[LISTED RECORDS]:
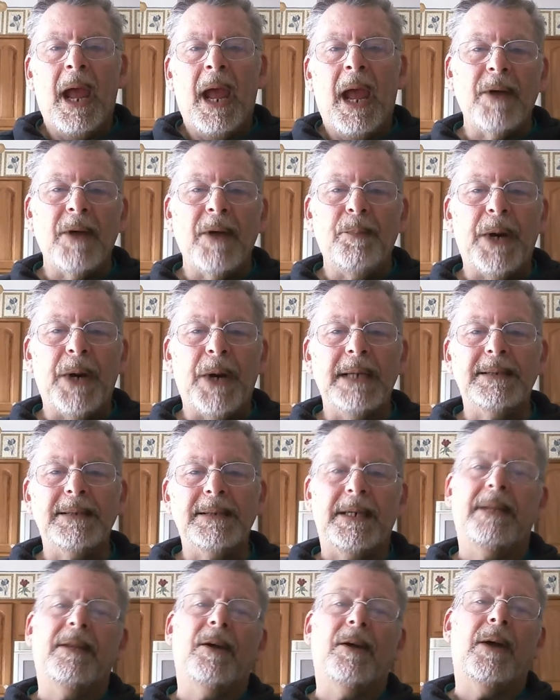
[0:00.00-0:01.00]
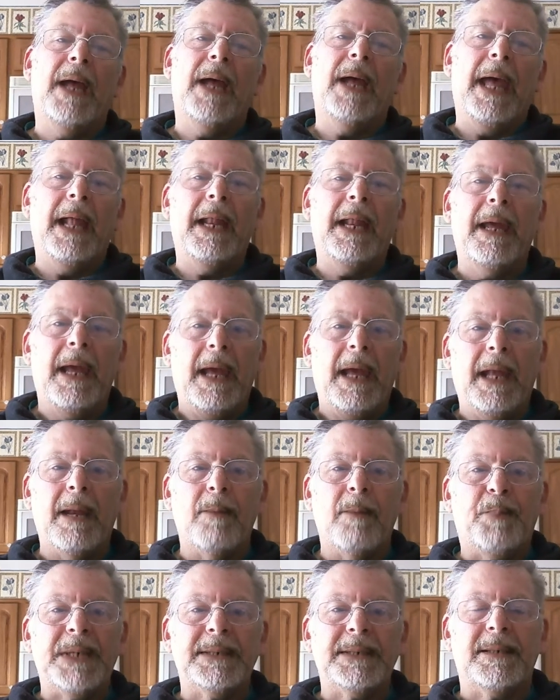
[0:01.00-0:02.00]
Everybody's either in
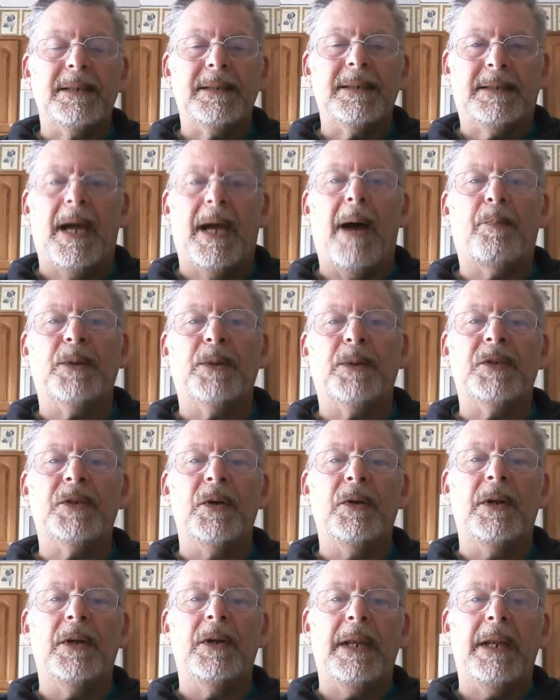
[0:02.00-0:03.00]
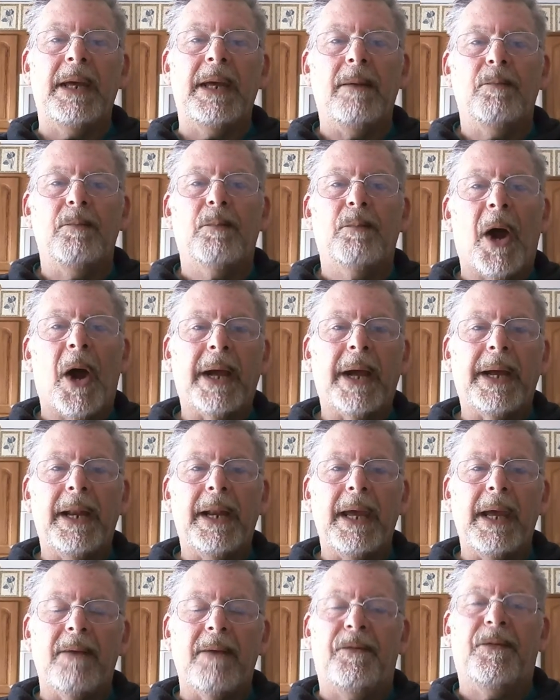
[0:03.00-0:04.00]
a business opportunity,
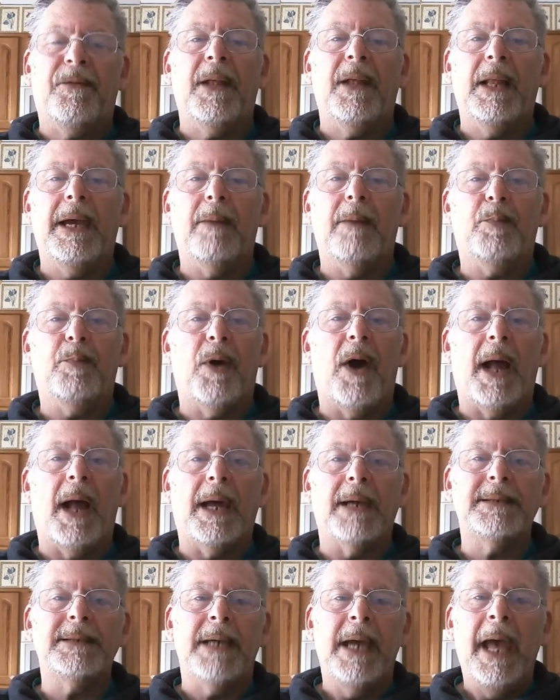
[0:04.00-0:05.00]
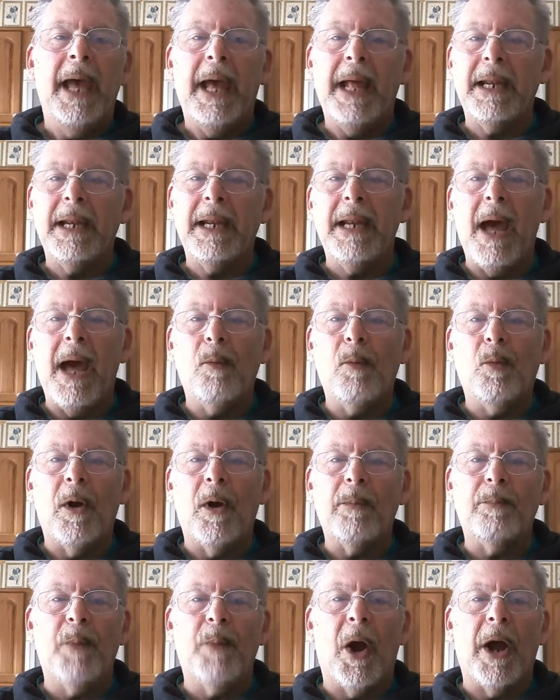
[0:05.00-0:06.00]
marketing affiliate products, in a
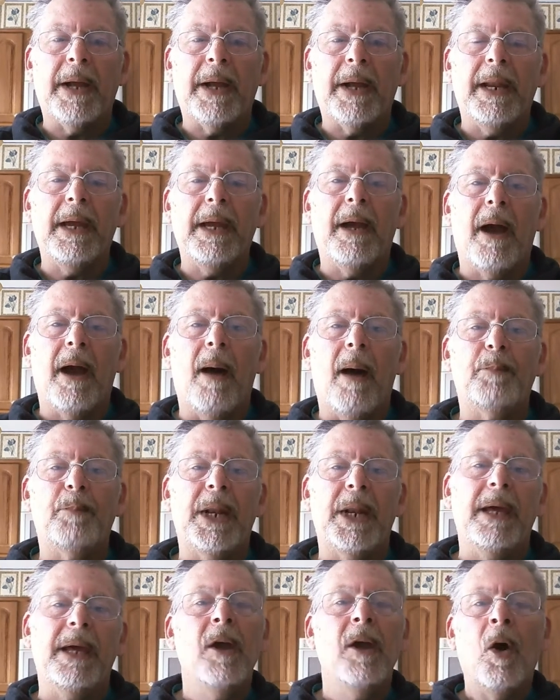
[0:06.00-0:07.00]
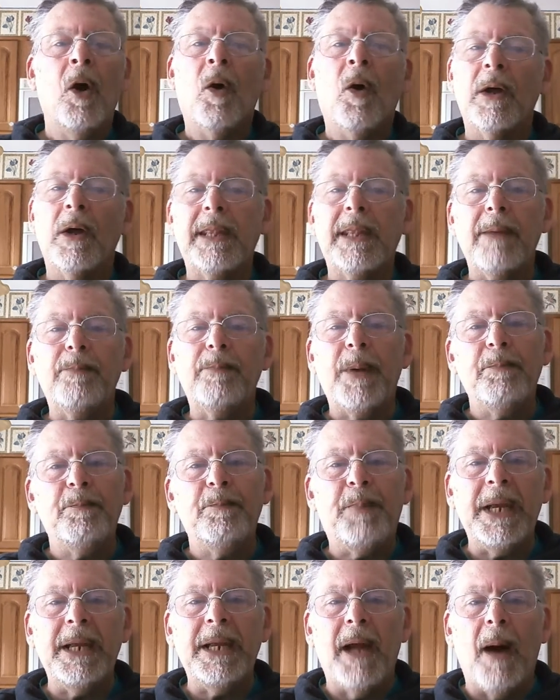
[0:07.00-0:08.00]
network marketing company, or they've
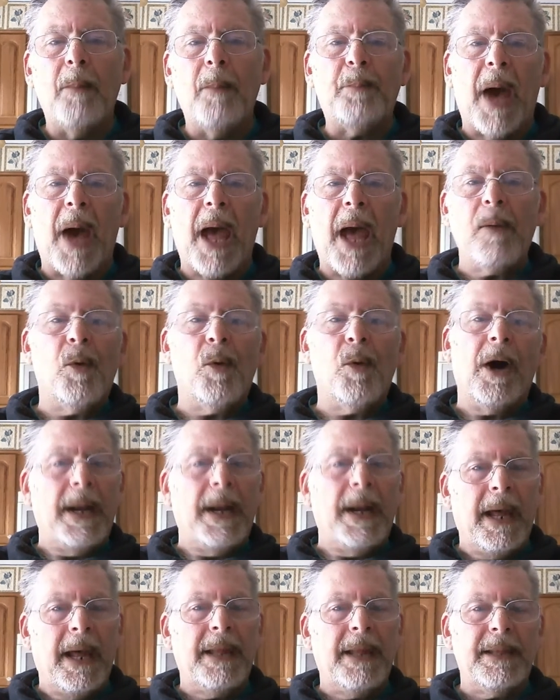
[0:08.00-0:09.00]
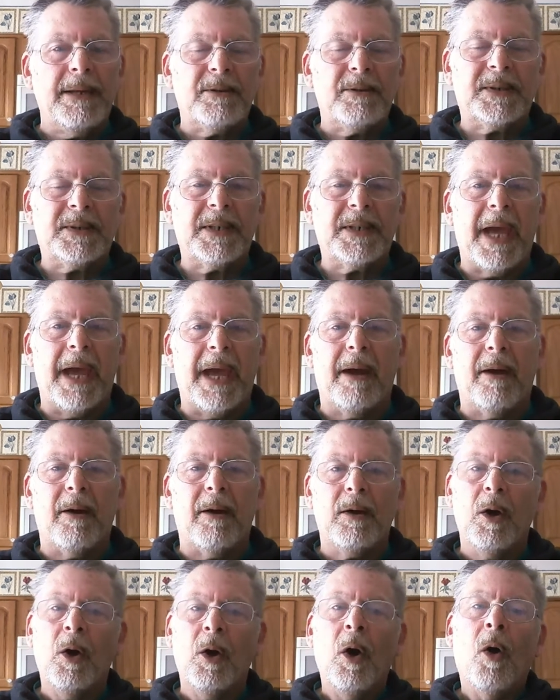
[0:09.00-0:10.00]
been beat up by one and they're
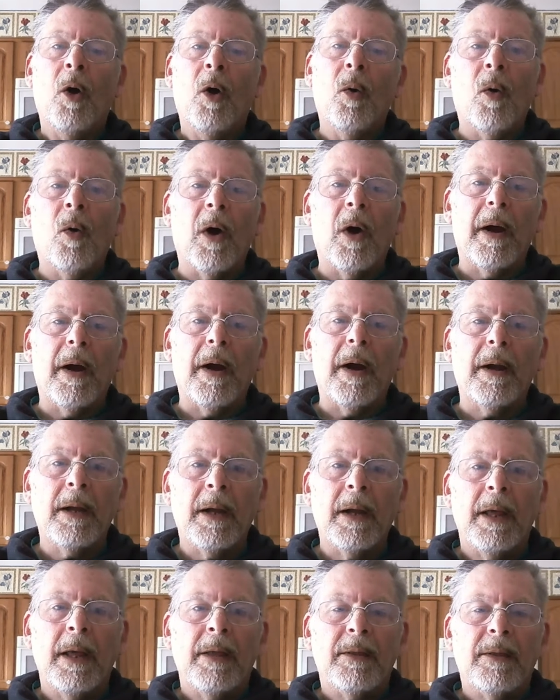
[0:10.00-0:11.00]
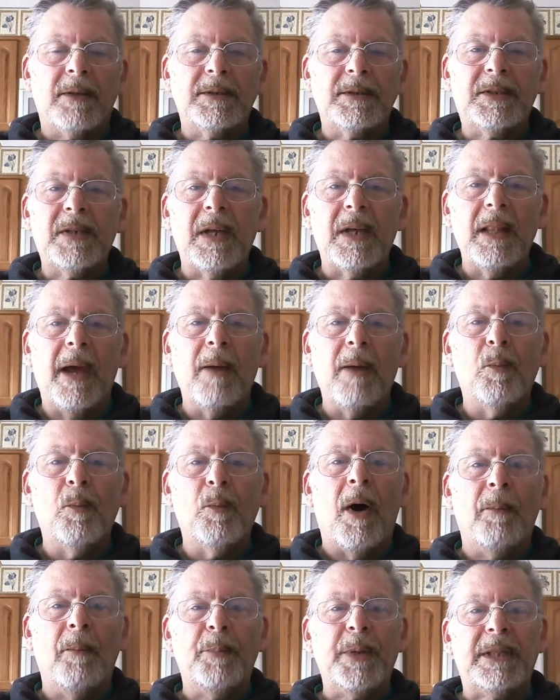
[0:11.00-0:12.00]
scared, or they're still in
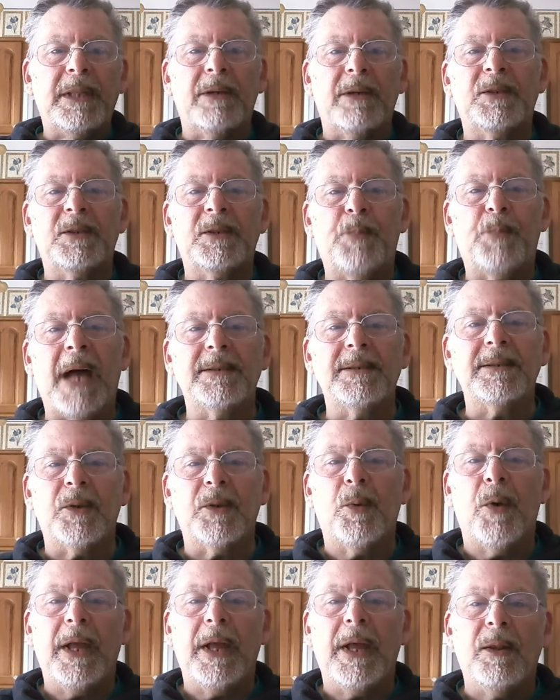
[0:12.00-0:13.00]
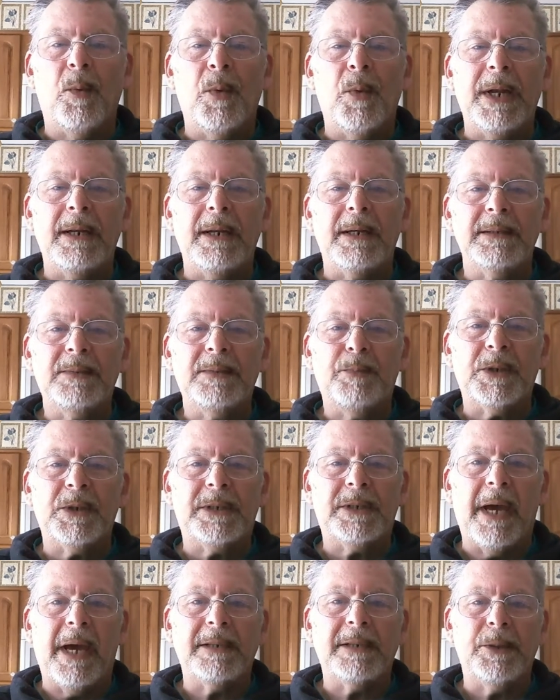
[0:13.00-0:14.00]
one, but their sponsor went in the witness
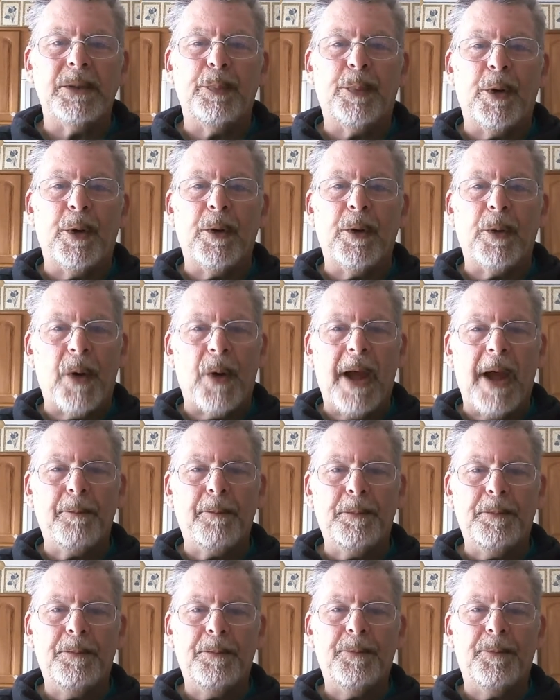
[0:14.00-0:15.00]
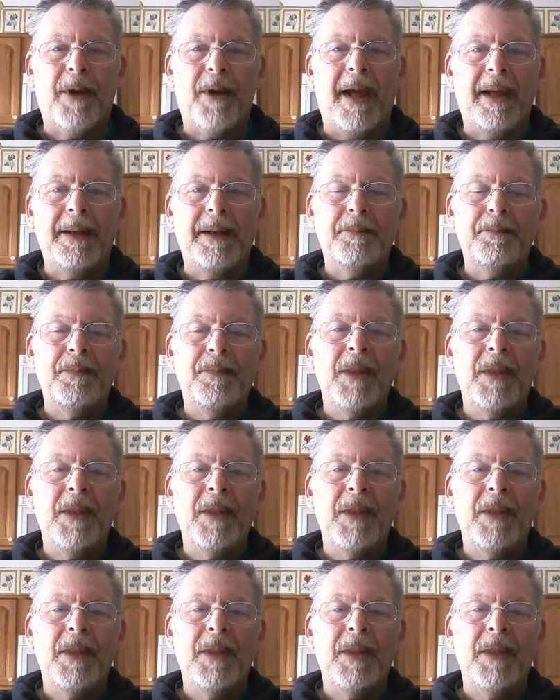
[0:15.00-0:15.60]
protection program, right?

[HOW TO COMPLETE THIS TASK]: None of the pictures belong in the copy; transcribe the rest of the data exactly.

[RESPONSE AREA]:
[0:00.00-0:01.00]
[0:01.00-0:02.00]
Everybody's either in
[0:02.00-0:03.00]
[0:03.00-0:04.00]
a business opportunity,
[0:04.00-0:05.00]
[0:05.00-0:06.00]
marketing affiliate products, in a
[0:06.00-0:07.00]
[0:07.00-0:08.00]
network marketing company, or they've
[0:08.00-0:09.00]
[0:09.00-0:10.00]
been beat up by one and they're
[0:10.00-0:11.00]
[0:11.00-0:12.00]
scared, or they're still in
[0:12.00-0:13.00]
[0:13.00-0:14.00]
one, but their sponsor went in the witness
[0:14.00-0:15.00]
[0:15.00-0:15.60]
protection program, right?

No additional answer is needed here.